Fêtes orgiaques, dilemme entre aspirations littéraires et déchéance: bien que Sorrentino s'en défende, les références à "La Dolce Vita" de Federico Fellini (1960) sont nombreuses.

Génial écrivain dans sa jeunesse devenu journaliste dandy, Jep Gambardella est de toutes les soirées, véritable idole mondaine à Rome. Mais dans ce tourbillon de superficialités, l'homme, qui souffre de se voir vieillir, commence à s'interroger: lui faut-il reprendre l'écriture, et ainsi donner du sens à cette vie décadente, cette comédie du néant?

Jep cache son dégoût de lui-même et des autres derrière une attitude désabusée et cynique. Son cas de conscience: depuis son premier roman, couronné par un prix dans les années 70, ce sexagénaire séduisant n'a jamais transformé l'essai, renonçant à poursuivre ses ambitions littéraires.

Malgré sa quête de sens, il continue de fréquenter les fêtes romaines, excentriques et colorées, ponctuées de performances artistiques étranges, qu'il organise parfois lui-même sur sa superbe terrasse dominant le Colisée.

Lors de ces soirées, des bourgeoises botoxées dissertent sur le jazz éthiopien, une fillette jette en pleurant des pots de peinture sur une toile géante pour en faire un tableau.

"Le film tente d'exprimer une pauvreté autre que matérielle, une pauvreté d'un autre genre.

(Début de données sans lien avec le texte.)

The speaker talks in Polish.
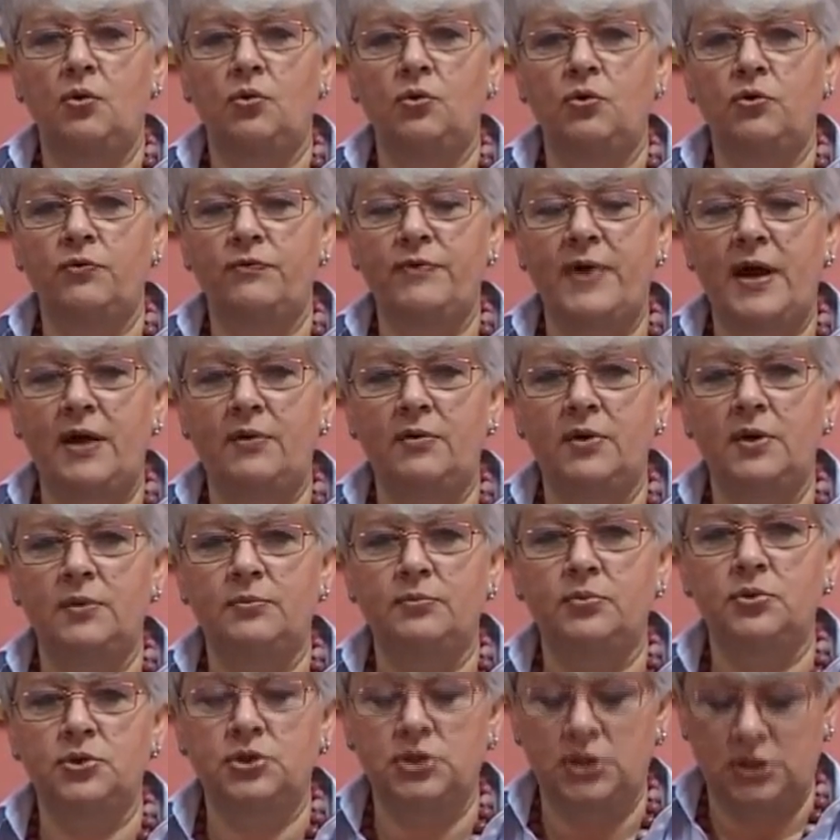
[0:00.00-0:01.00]

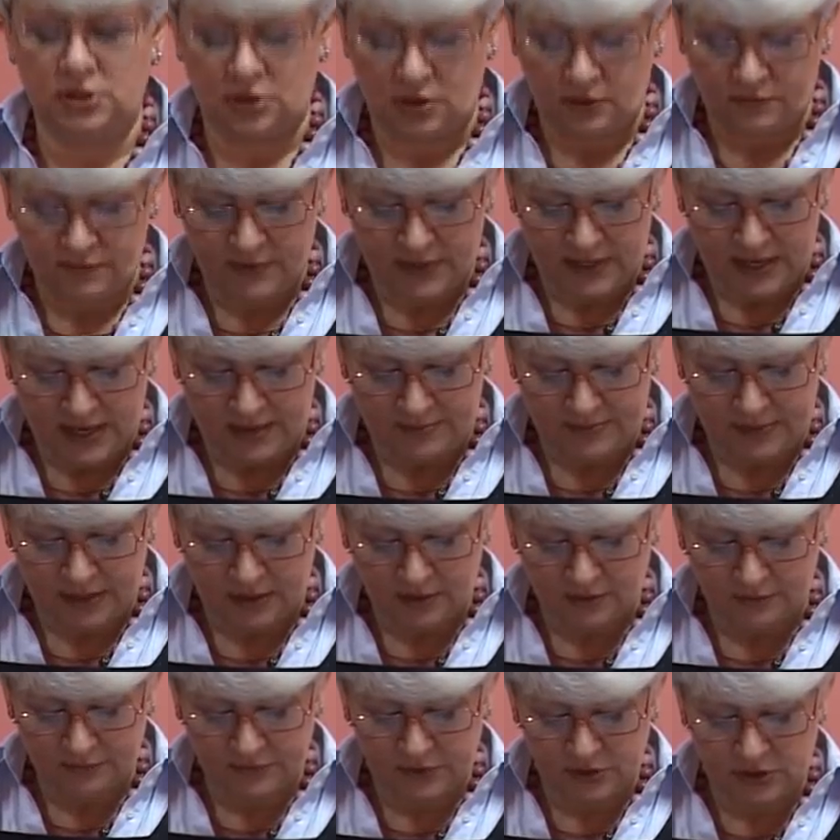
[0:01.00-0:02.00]
uchwały budżetowej, a
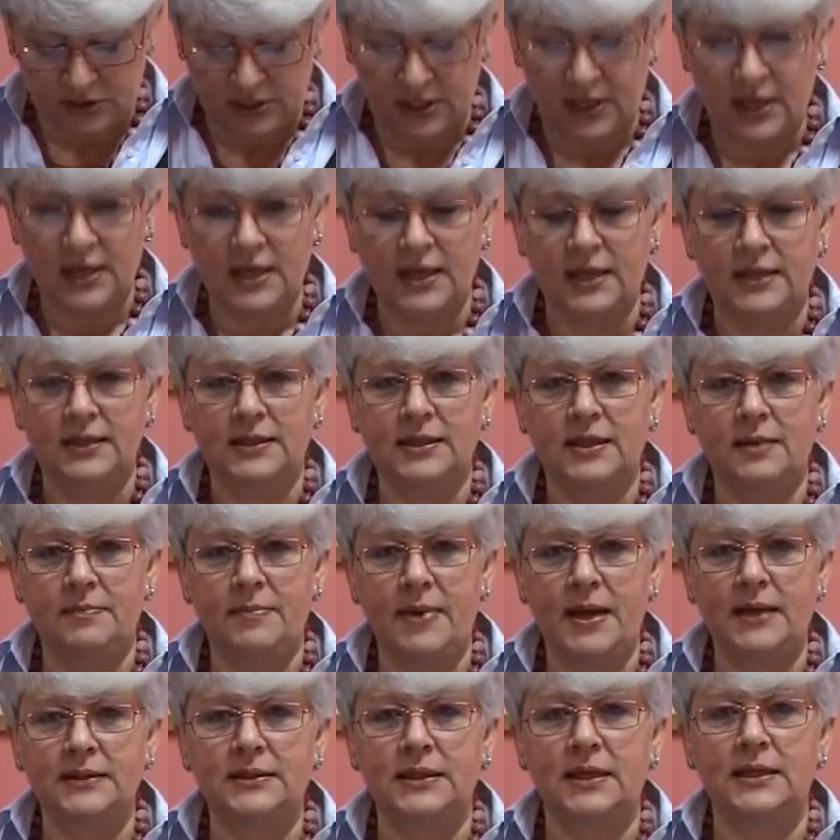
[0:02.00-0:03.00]
mianowicie
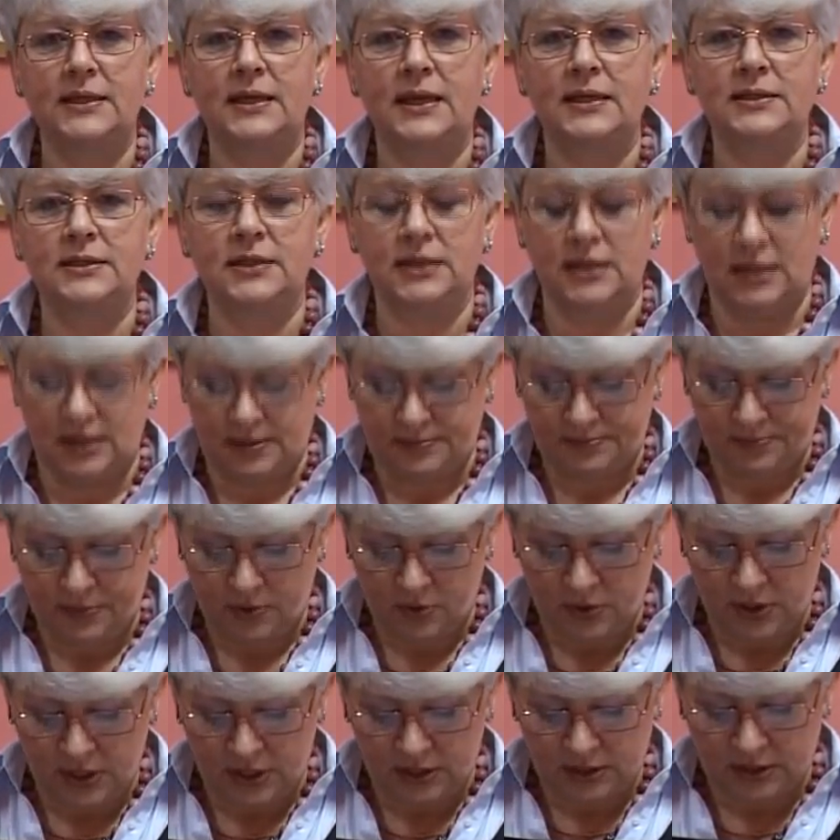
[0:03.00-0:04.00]
debata nad e,
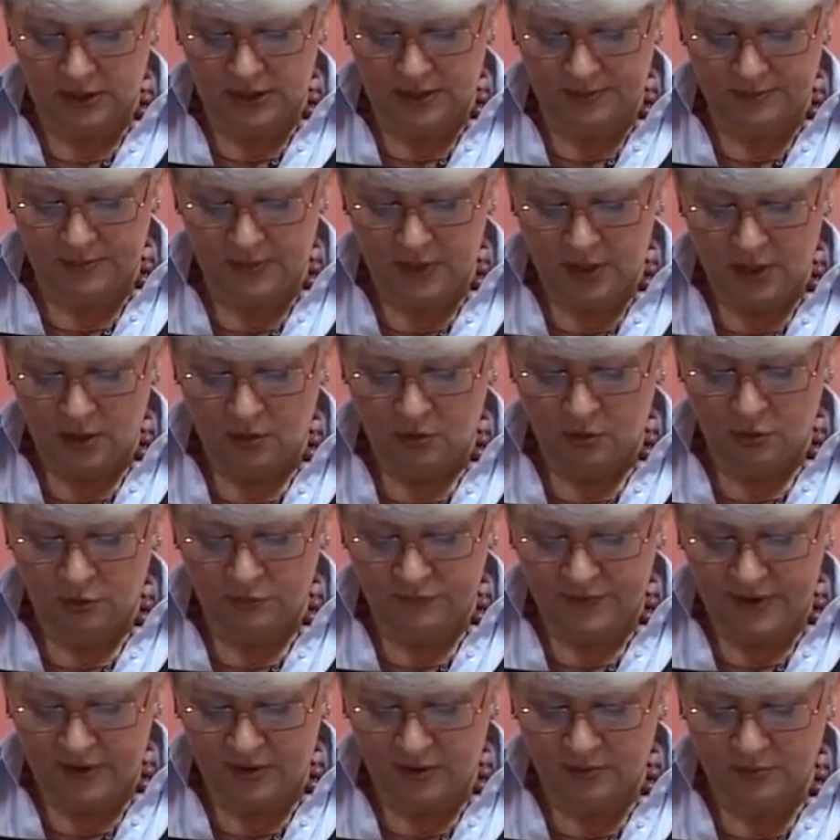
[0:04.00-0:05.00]
projektem
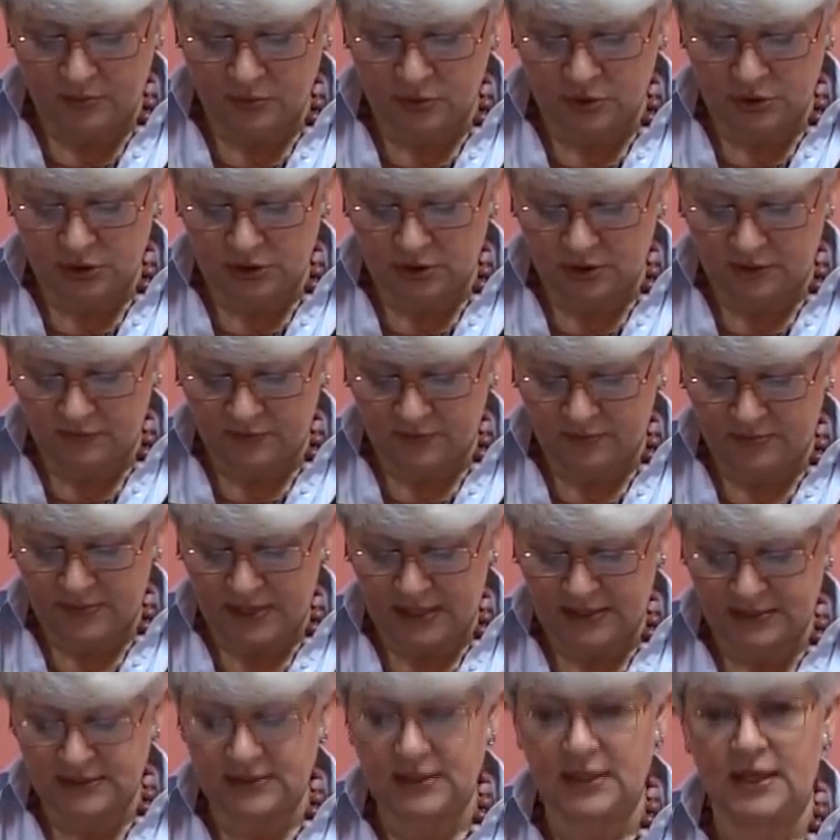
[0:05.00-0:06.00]
uchwały budżetowej
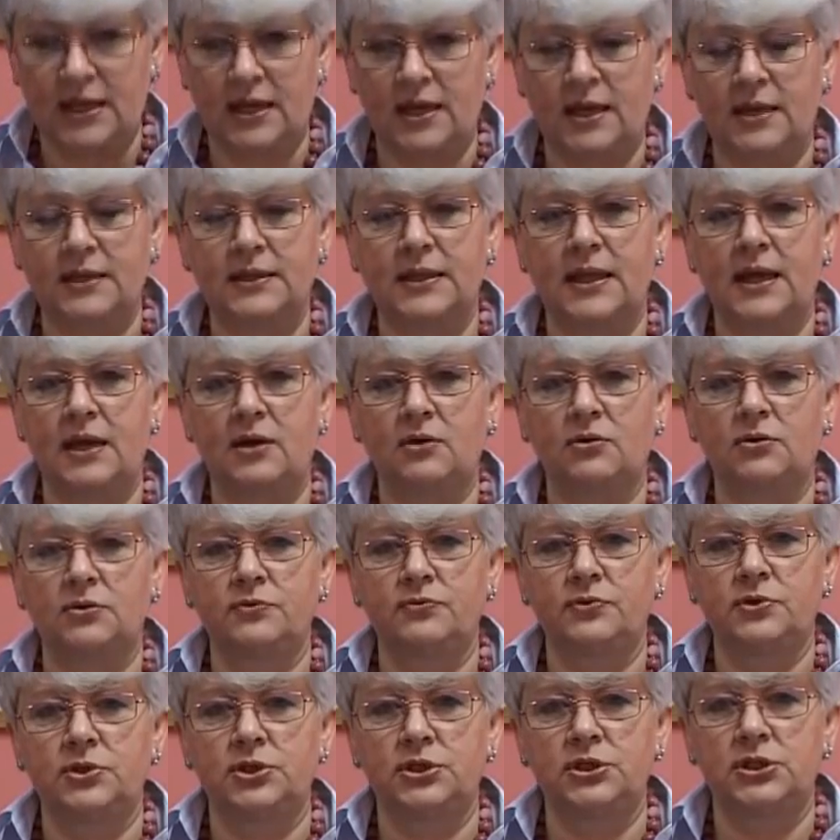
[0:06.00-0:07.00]
miasta na
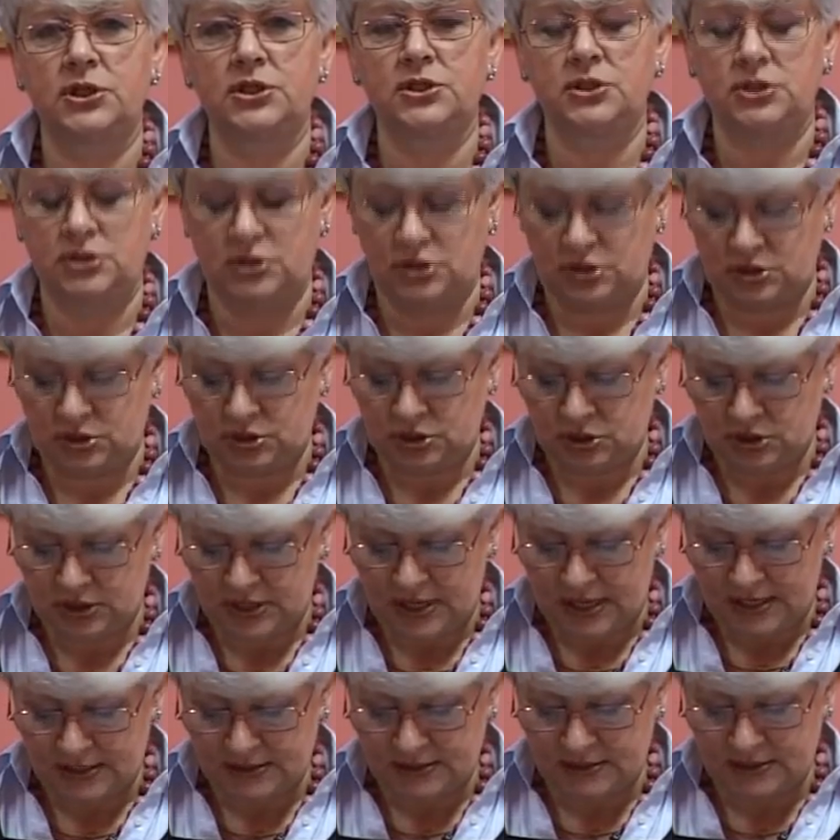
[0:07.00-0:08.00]
rok
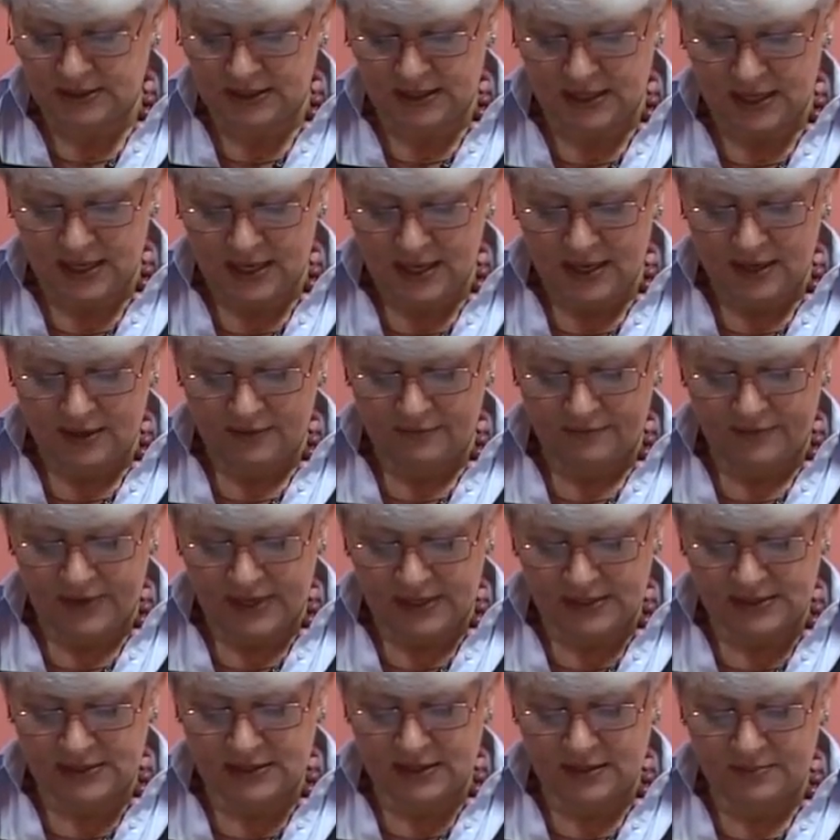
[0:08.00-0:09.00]
2013
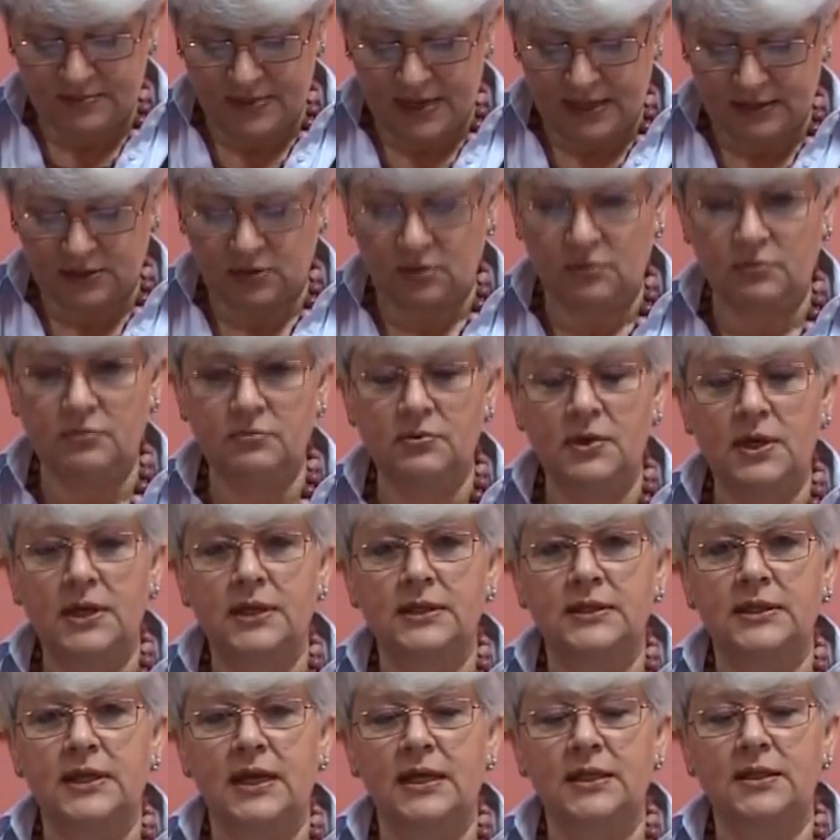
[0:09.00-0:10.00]
wraz z debatą
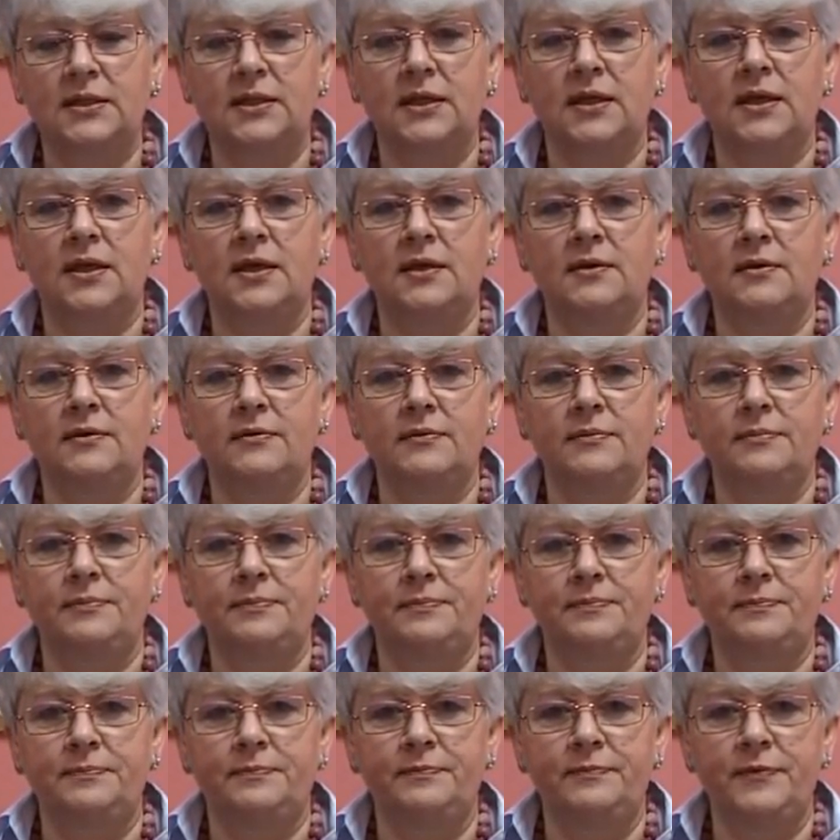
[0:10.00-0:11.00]
nad e,
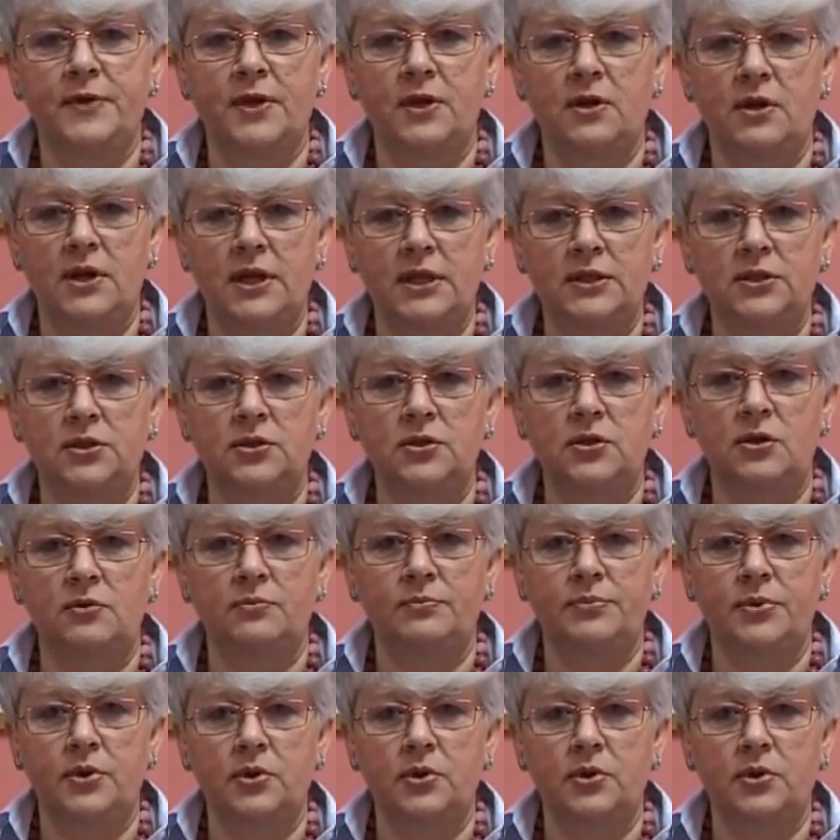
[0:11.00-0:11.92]
wieloletnią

Je n'ai pas tenté d'exprimer un avis négatif vis-à-vis de ces gens-là mais simplement de représenter ce qu'ils sont, ce qui symbolise notre pays", avait souligné Paolo Sorrentino à Cannes.

Avec ce film à la photo époustouflante, le réalisateur italien, prix du Jury du festival de Cannes en 2008 pour "Il Divo", un film sur l'ancien président du conseil italien Giulio Andreotti, avait reçu un excellent accueil sur la Croisette en mai dernier.

"La Grande Bellezza" ("La grande beauté") est un film "totalement débiteur du grand cinéma italien, Scola, Fellini, Ferreri, Monicelli...", expliquait alors le réalisateur.

Mais dans un entretien à l'AFP au moment de la sortie américaine du film, le cinéaste précisait cependant qu'il avait essayé d'oublier les grands maîtres pour filmer la Ville Eternelle. "J'essaie d'imaginer que c'est le premier film tourné dans cette ville et dans cet environnement, ou sur ces gens", expliquait le cinéaste. "Etre cinéphile peut être très dangereux: si vous passez trop de temps à penser aux films qui ont déjà été faits, cela peut devenir très paralysant, car vous avez tout le temps des références en tête".

"C'est très important de faire croire que c'est la seule et unique fois que cela a été fait. Donc j'ai évité de regarder d'autres films ou d'autres façons dont la ville a été représentée", ajoutait-il.